Bei der Ausschreibung für die Umbauarbeiten des Herrgottsackers  liegen der Stadtverwaltung mehrere Angebote von Wettbewerbern vor, die für eine Vergabe in Frage kommen. Es könnte sein, dass der günstigste Anbieter, bei gleicher angebotener Leistung, auf Grund eines angeblichen Formfehlers in der Angebotslegung, nicht zum Zuge kommen wird. Die verantwortlichen Stellen ziehen sich in der Argumentation auf die Position zurück, dass eine Kostenaufstellung nicht richtig ausgefüllt worden sei, obwohl die angebotenen Preise richtig dargestellt seien.

Ein Vergleich. Sie wollen Ihren Garten neu gestalten. Eine Firma bietet Ihnen die Arbeiten, Umgraben, Planieren und Säen für 100 Euro an, vergisst allerdings zwei der Positionen besonders aufzuführen. Der Wettbewerber bietet die gleichen Arbeiten für 300 Euro an, führt aber die Einzelpostionen auf. Erteilen Sie deshalb dem teureren den Auftrag? Bei gleicher angebotener Leistung?

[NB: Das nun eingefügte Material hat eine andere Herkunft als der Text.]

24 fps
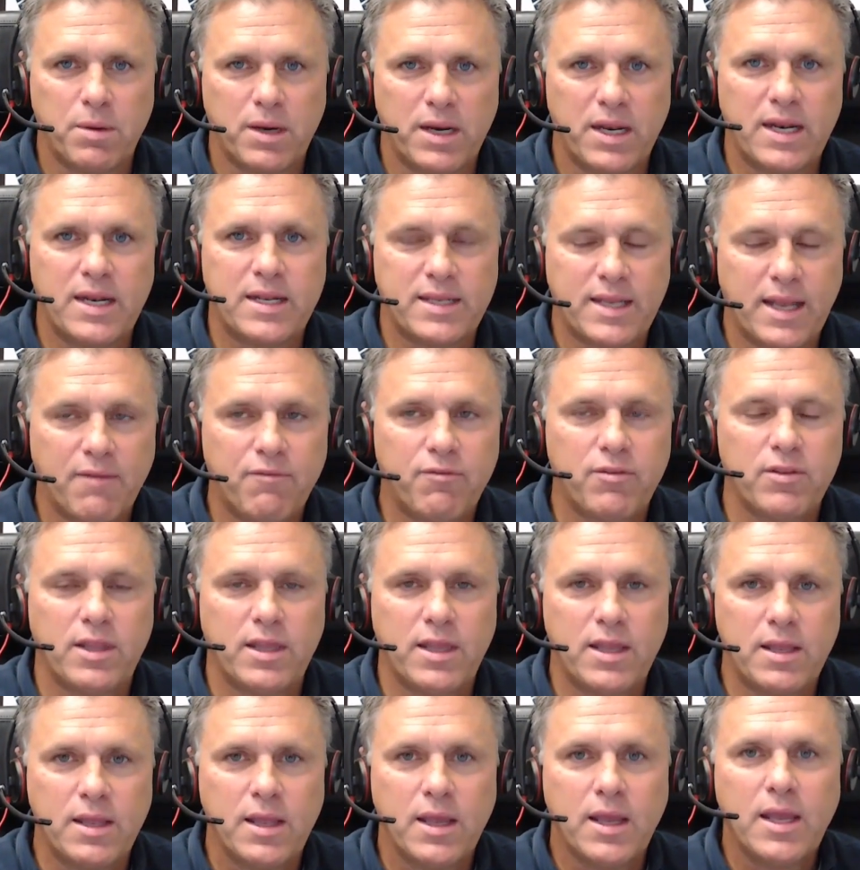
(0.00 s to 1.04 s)
But it
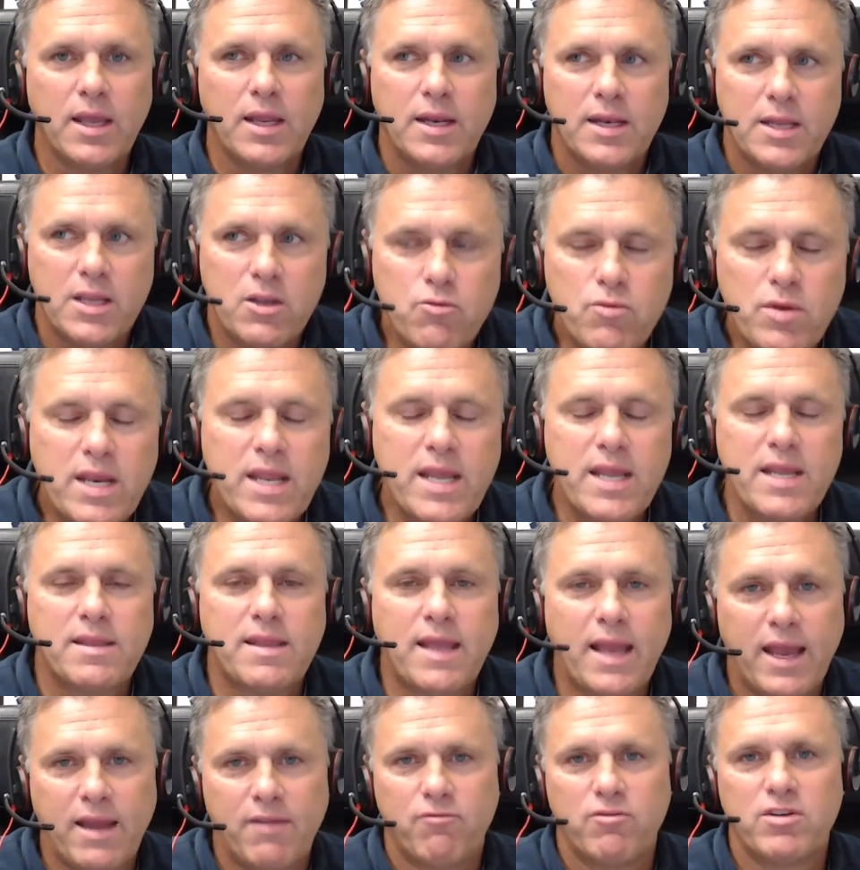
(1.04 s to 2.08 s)
definitely, you need
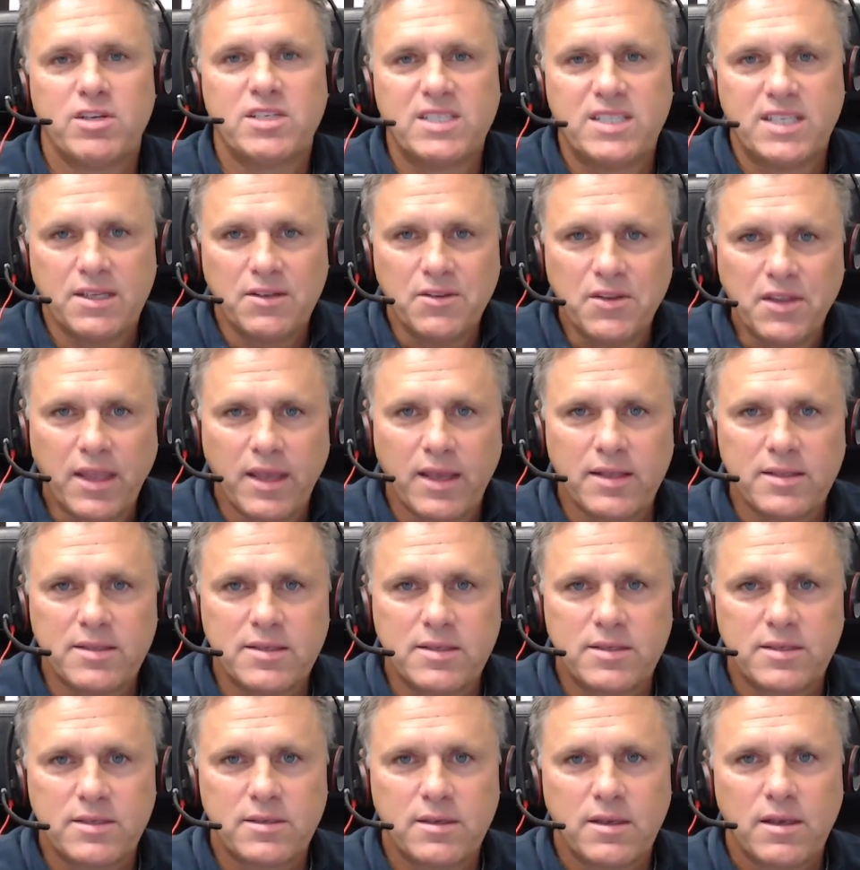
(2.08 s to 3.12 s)
to have
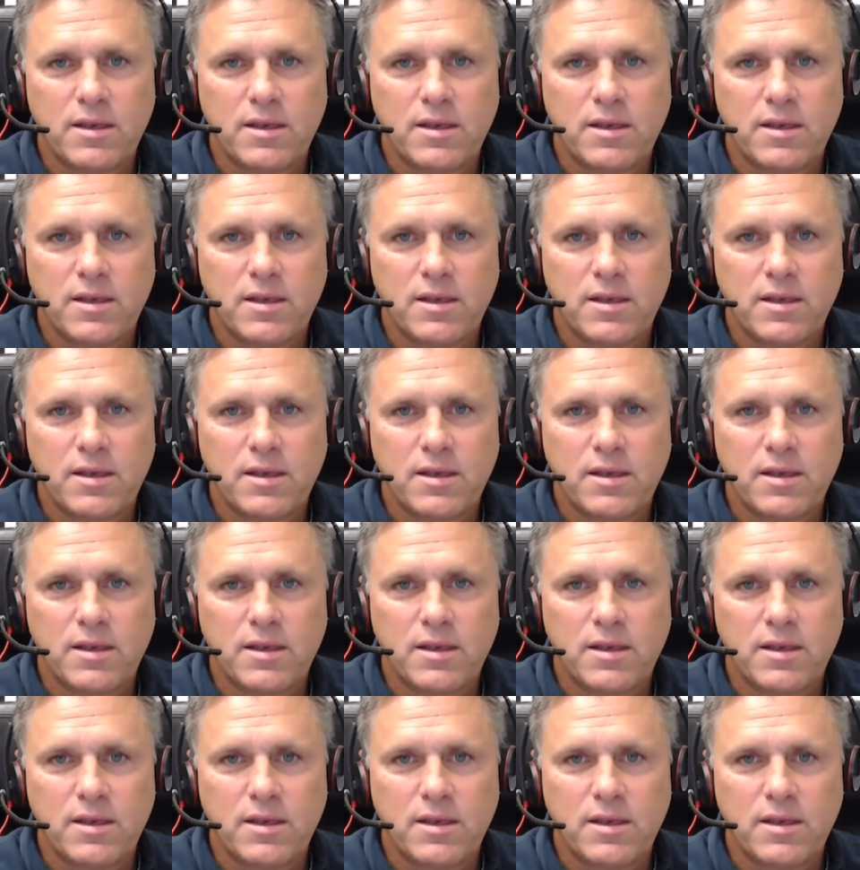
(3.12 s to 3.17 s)
resilience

Leider handelt es sich bei unserem konkreten Fall nicht um 200 Euro Differenz, sondern um 40.000 Euro öffentlicher Gelder, die hier ggf. wegen bürokratischer Pedanterie verschwendet werden sollen.

Ich hoffe, dass in diesem Vorgang noch die Vernunft walten wird, da man mit 40.000 Euro, doch viele andere Dinge bauen kann. Vielleicht kann ja der Vorschlag meines 13 jährigen Sohnes realisert werden, der sich darüber beklagt, dass man in Wachenheim zwar viele Spielplätze für kleine hat, aber Vergnügungen für Teenager schwach gestreut seien, bzw. gar nicht vorhanden. Wie wäre es denn mit einer kleinen Skater-Anlage für unsere Jugend, oder mal ein ordentlicher Bolzplatz, da der am Hort permanent unter Wasser steht und der an der Schule permanent verschlossen ist?